ABOUT THIS TASK -> Print every entry exactly as it appears, but skip the pictures.

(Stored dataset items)
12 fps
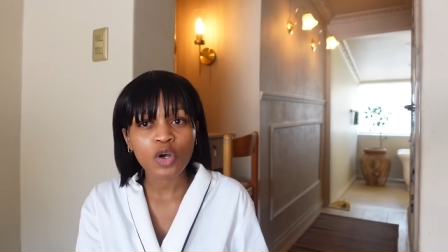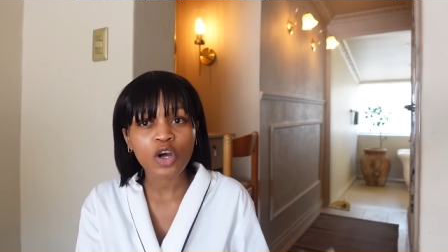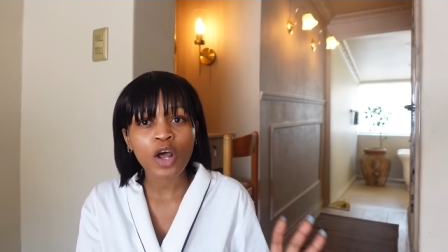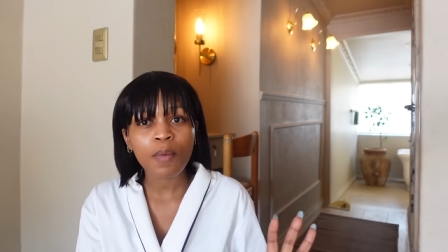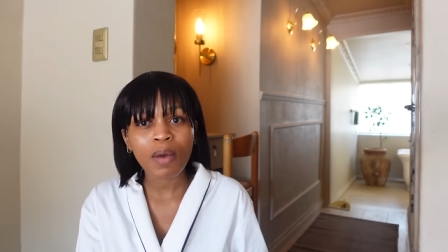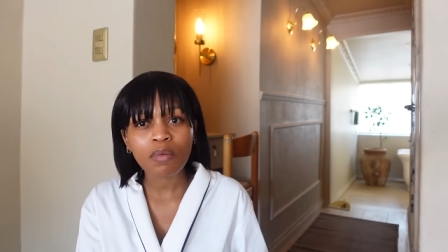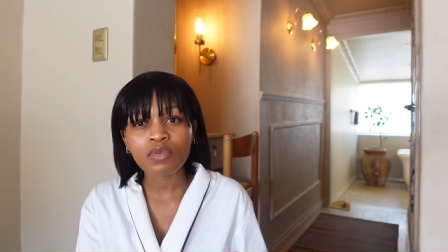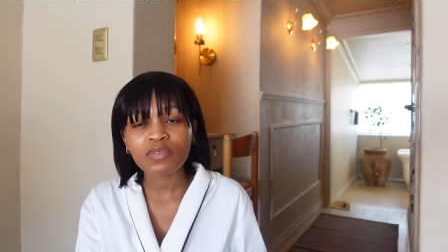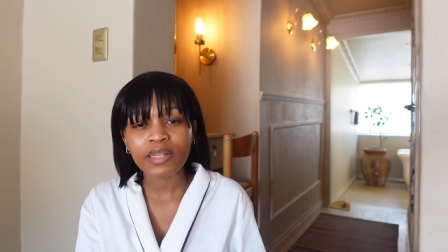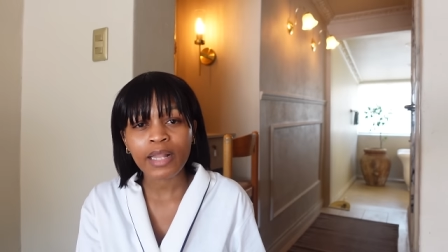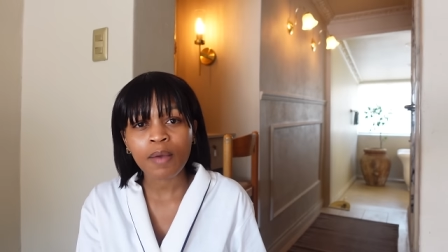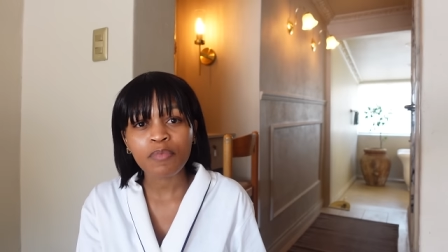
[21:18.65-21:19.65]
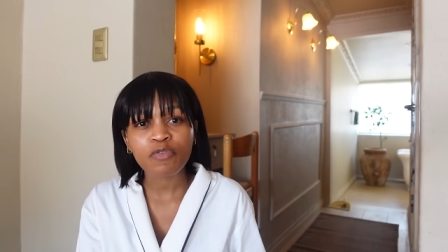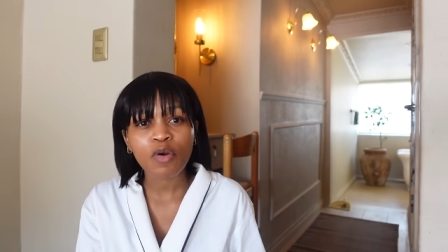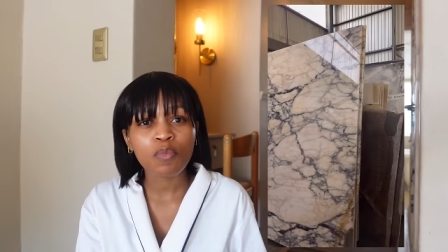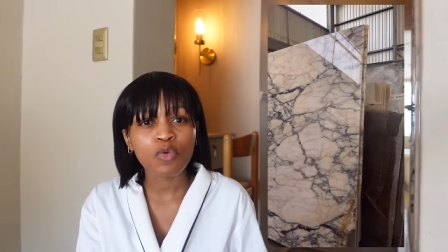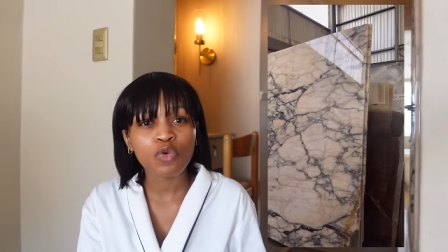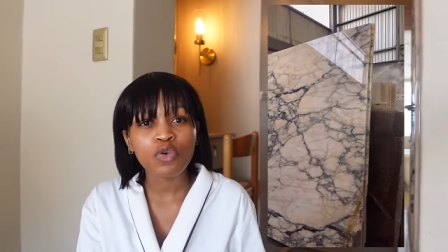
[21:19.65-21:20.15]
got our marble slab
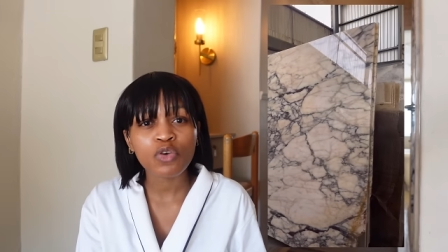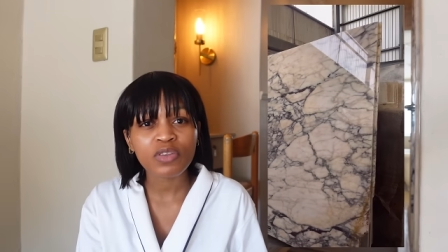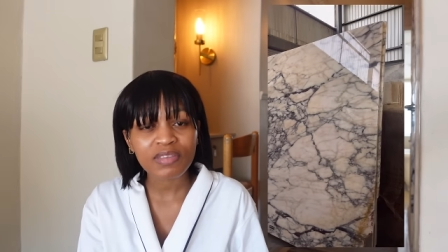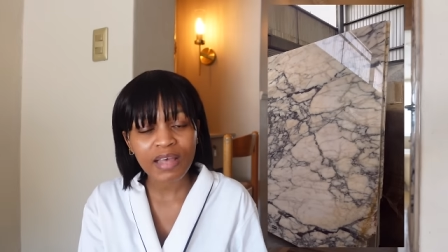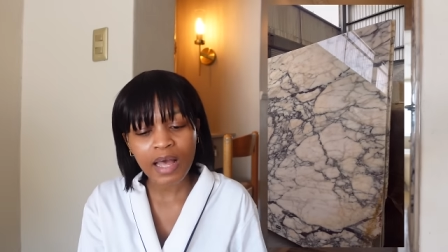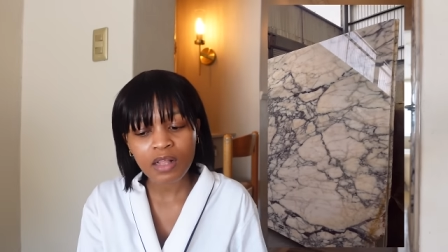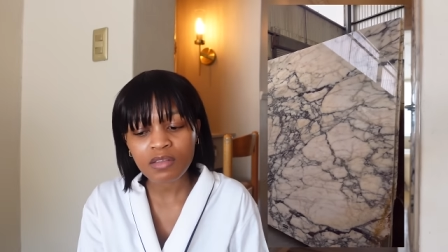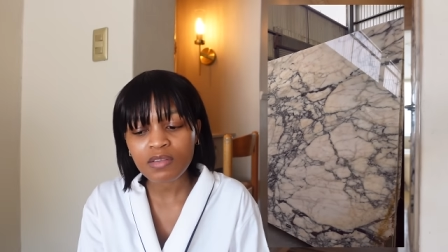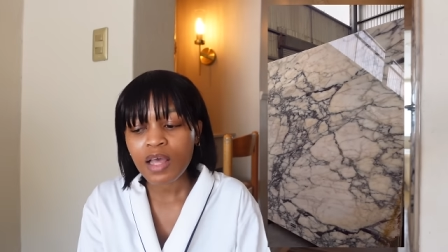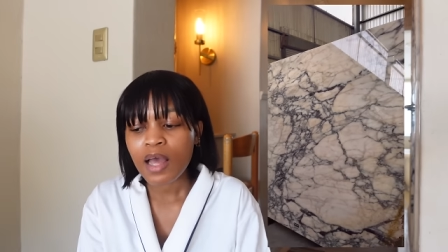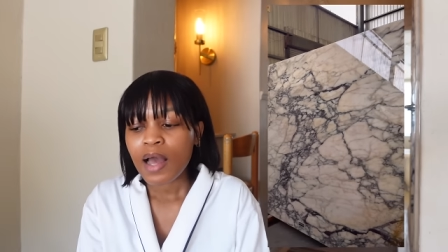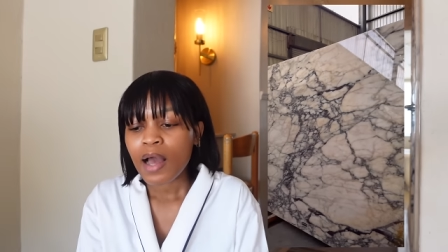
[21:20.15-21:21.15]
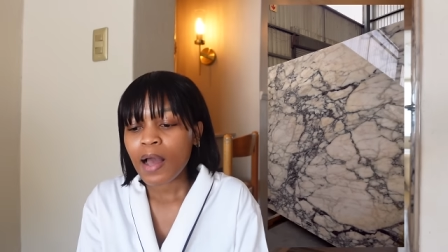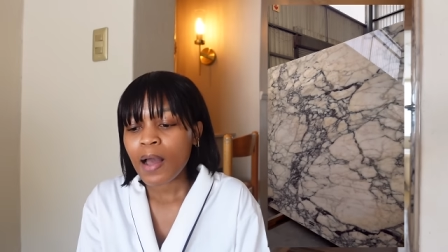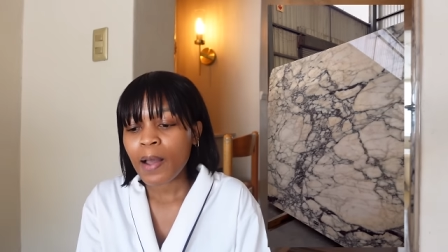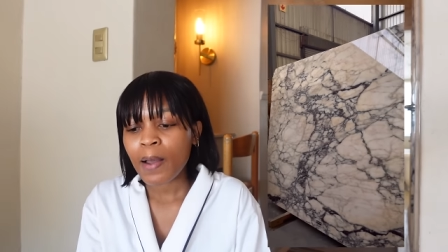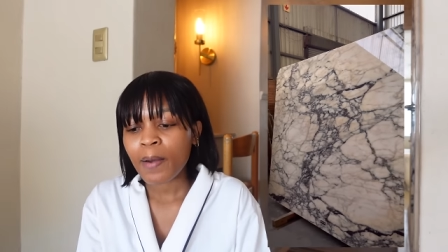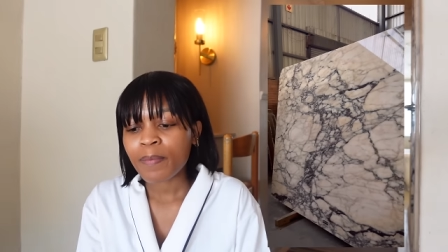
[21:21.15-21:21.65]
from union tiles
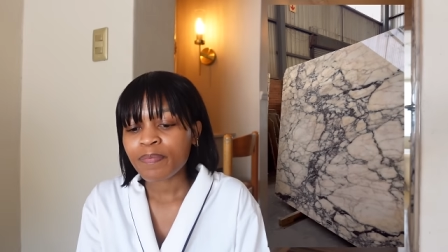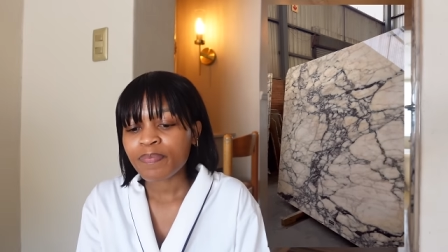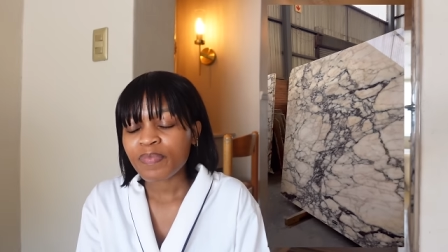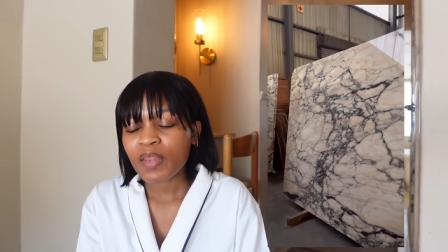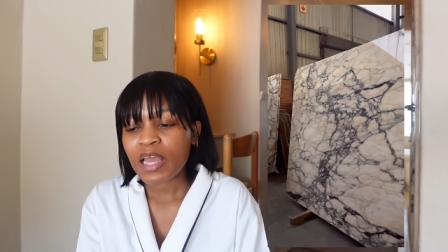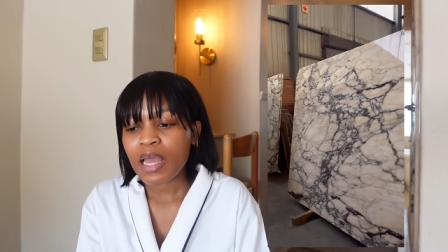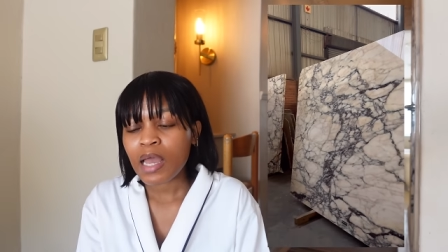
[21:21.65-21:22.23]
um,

SOLUTION ->
12 fps
[21:18.65-21:19.65]
[21:19.65-21:20.15]
got our marble slab
[21:20.15-21:21.15]
[21:21.15-21:21.65]
from union tiles
[21:21.65-21:22.23]
um,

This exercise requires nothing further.